仁、そして、皆へ

そこから 聞こえる声
そして 今

人生の達人3

2011年11月25日 17時44分11秒 | Weblog
暖かな日だった。
太陽が雲の切れ間を大きくした。

ボンボン

ダンボールがなった

「出てこい。怠け者。」
カリさんの声だった。いつもよりはずんだ感じがした。
「出てこいよ。いいもんあるぞ。」
外はまぶしかった。
カリさんはドンペリのビンを持っていた。
「高級品だよ。高級品。」
あまり興味はなかった。
「朝一番で、白い店に言ったんだぞ。どうだ、いいもんあったろ。」
カリさんは嬉しそうにビンからじかに飲んだ。
「お前も飲め。
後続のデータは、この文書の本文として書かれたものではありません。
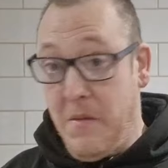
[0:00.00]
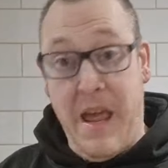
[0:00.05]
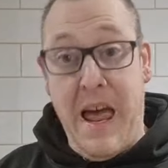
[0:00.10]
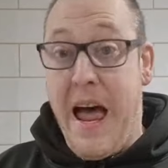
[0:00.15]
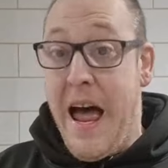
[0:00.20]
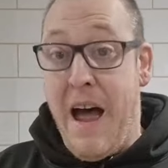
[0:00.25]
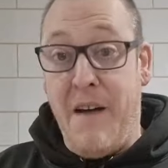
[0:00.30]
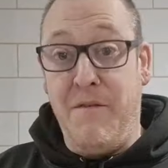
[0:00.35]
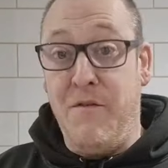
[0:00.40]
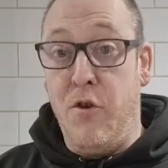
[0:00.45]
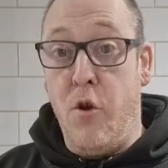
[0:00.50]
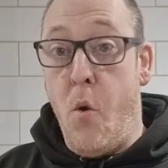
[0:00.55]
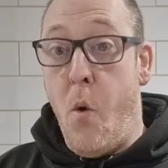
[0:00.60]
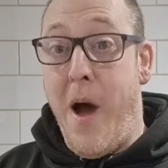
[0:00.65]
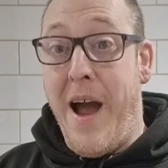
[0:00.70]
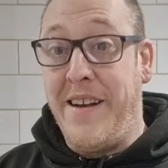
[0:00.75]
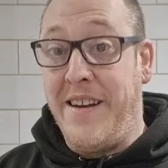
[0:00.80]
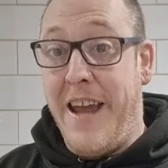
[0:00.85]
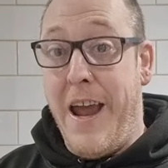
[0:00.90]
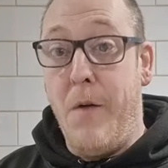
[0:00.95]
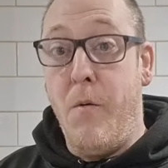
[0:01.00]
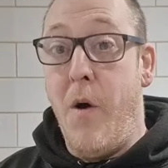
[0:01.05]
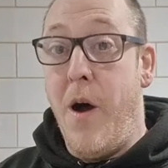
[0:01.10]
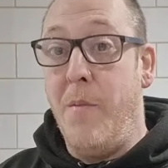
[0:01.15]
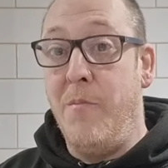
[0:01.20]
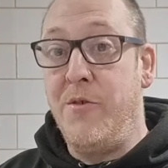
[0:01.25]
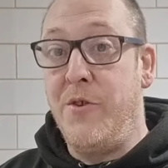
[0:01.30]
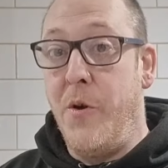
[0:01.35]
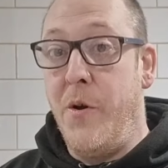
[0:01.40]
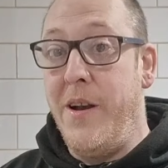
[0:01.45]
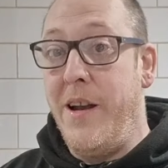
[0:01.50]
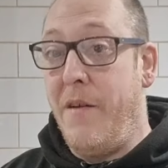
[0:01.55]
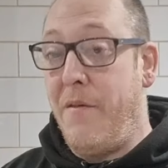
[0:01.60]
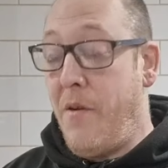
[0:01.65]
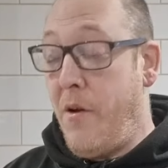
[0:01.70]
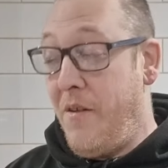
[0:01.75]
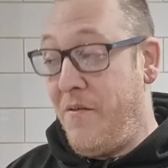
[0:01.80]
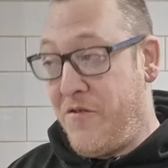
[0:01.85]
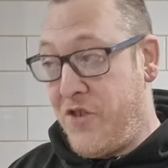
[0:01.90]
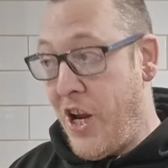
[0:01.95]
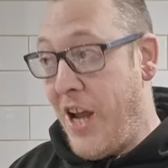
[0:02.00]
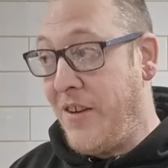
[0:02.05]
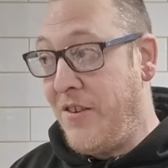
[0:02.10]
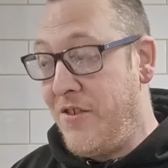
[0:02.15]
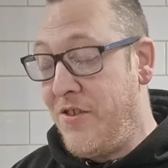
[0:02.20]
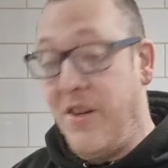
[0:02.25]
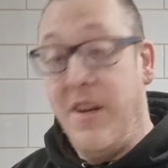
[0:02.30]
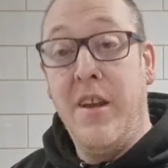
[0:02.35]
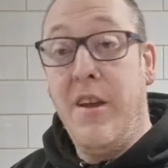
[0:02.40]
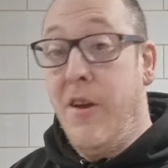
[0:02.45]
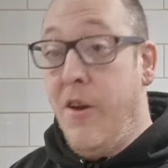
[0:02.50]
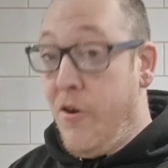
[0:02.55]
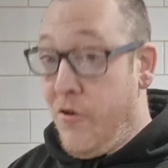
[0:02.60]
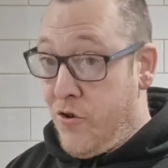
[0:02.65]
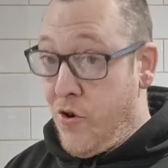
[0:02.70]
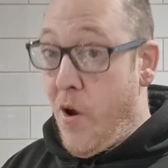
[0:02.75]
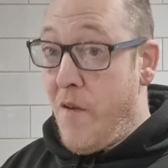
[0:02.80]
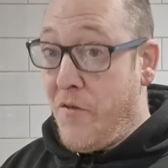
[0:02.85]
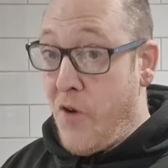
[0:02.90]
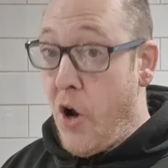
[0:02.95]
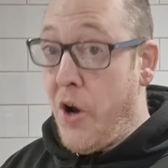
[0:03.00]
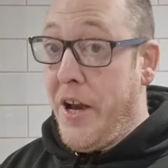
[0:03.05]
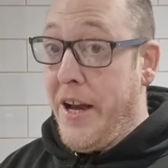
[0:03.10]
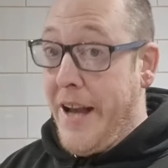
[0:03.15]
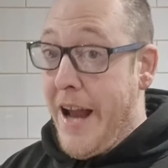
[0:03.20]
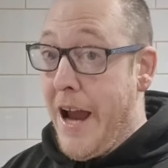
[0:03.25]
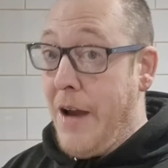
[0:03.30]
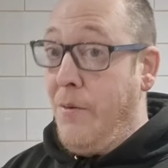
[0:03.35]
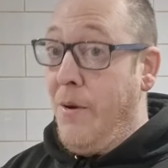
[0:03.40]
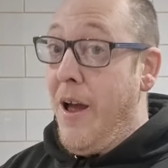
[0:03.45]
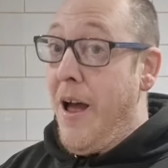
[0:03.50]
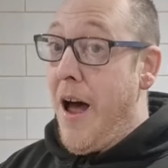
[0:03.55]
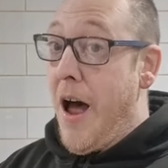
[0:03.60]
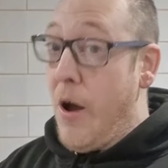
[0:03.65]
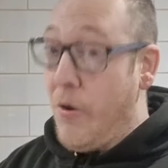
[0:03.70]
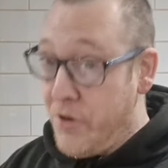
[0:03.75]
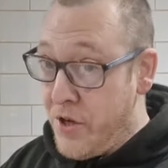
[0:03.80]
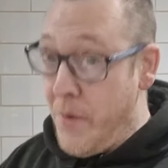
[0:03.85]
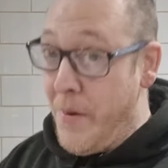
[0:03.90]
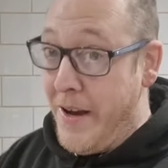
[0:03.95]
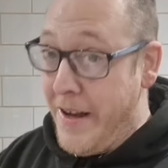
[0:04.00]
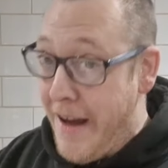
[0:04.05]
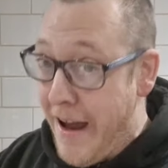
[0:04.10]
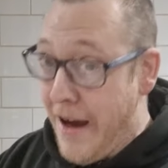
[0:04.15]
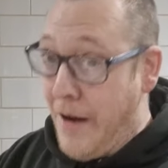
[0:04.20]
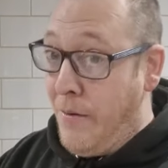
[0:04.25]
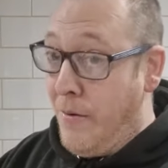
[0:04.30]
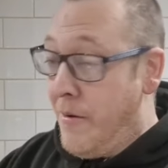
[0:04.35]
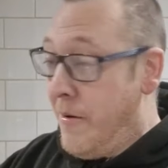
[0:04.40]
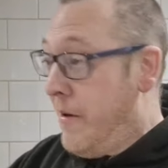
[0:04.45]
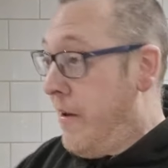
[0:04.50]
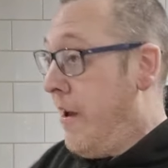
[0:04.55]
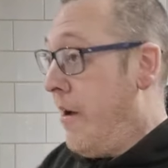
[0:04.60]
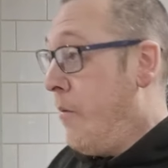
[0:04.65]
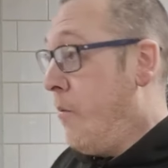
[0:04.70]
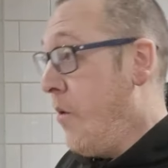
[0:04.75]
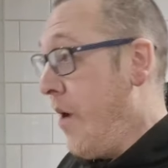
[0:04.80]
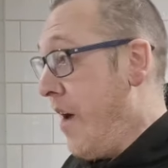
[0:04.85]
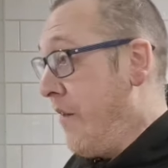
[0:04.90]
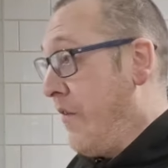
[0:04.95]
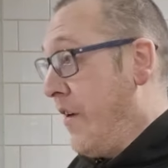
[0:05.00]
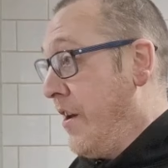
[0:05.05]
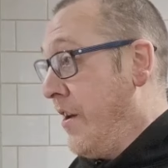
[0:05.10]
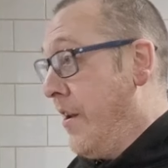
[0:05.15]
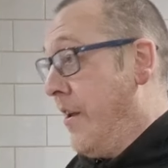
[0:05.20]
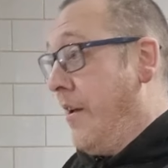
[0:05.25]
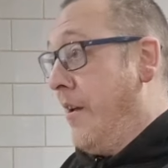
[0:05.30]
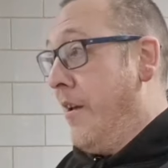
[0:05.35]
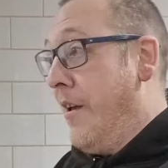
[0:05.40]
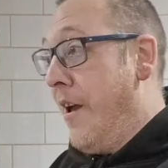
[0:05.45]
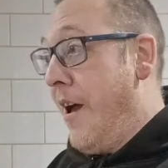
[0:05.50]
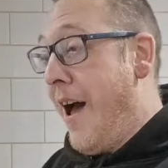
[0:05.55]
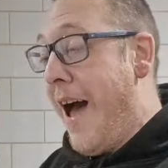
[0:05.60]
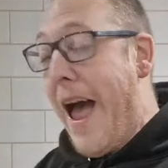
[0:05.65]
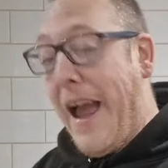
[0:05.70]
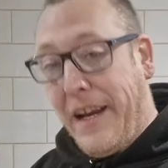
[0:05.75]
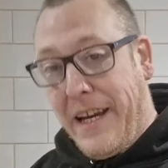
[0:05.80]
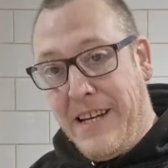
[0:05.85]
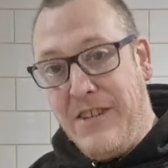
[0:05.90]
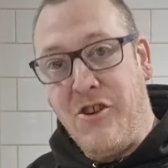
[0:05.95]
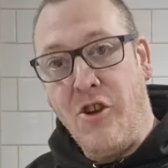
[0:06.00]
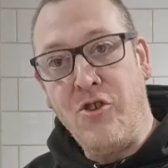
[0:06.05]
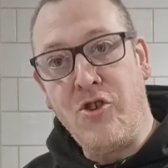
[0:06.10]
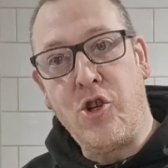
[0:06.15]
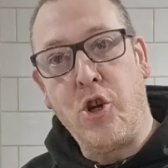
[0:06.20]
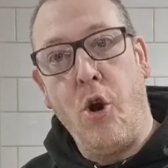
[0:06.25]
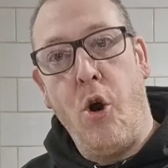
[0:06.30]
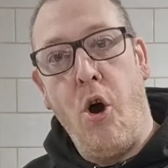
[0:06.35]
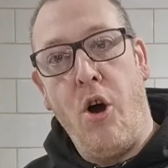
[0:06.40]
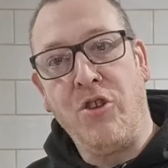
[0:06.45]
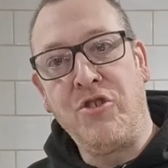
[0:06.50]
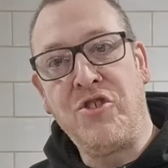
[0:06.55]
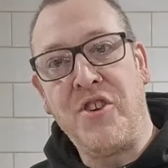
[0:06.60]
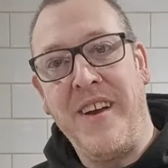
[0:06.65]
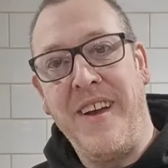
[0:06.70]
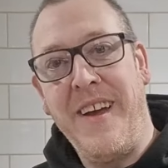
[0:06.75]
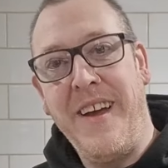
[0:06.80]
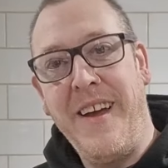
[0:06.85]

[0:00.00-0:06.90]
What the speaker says: I've no idea what I'm doing, if I have a chance. So I've got it now, I'll do it now. We're having haggis on toast.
」
手渡された。
飲んだ。
ドンペリではなかった。
いろんな種類の酒の味がした。
むしろ、ウイスキーの味が濃かった。
「命の水」の呪縛から解けるまでの時間を考えると酒も口にすることはできなかった。
そして、その究極のカクテルが身体のすべての部分を侵していった。

極度の禁断症状からなぜ抜け出せたのか。
なぜ、命を落とすこともなく、犯罪に走ることもなく、そこに寝ていられたのか。
意志の力が勝ったのか、強靭な精神を持ち合わせていたのか

いや、すべてがどうでもよかったからだ。

その症状さえも、他人ごとのように感じていた。
苦しさも、むごたらしい嘔吐も、もう一人の自分がいるみたいで、そいつが遠くから見ていた。
だから、受け入れられた。

時間がかかった。

ただ、名古屋の人たちとは違ってここでは、一人でいられた。
グループはあったが、孤立無援の人間も多かった。

うなっても、暴れても、独りにしてくれた。
いや、関心など微塵もなかった。

他人なのだ。それが心地よかった。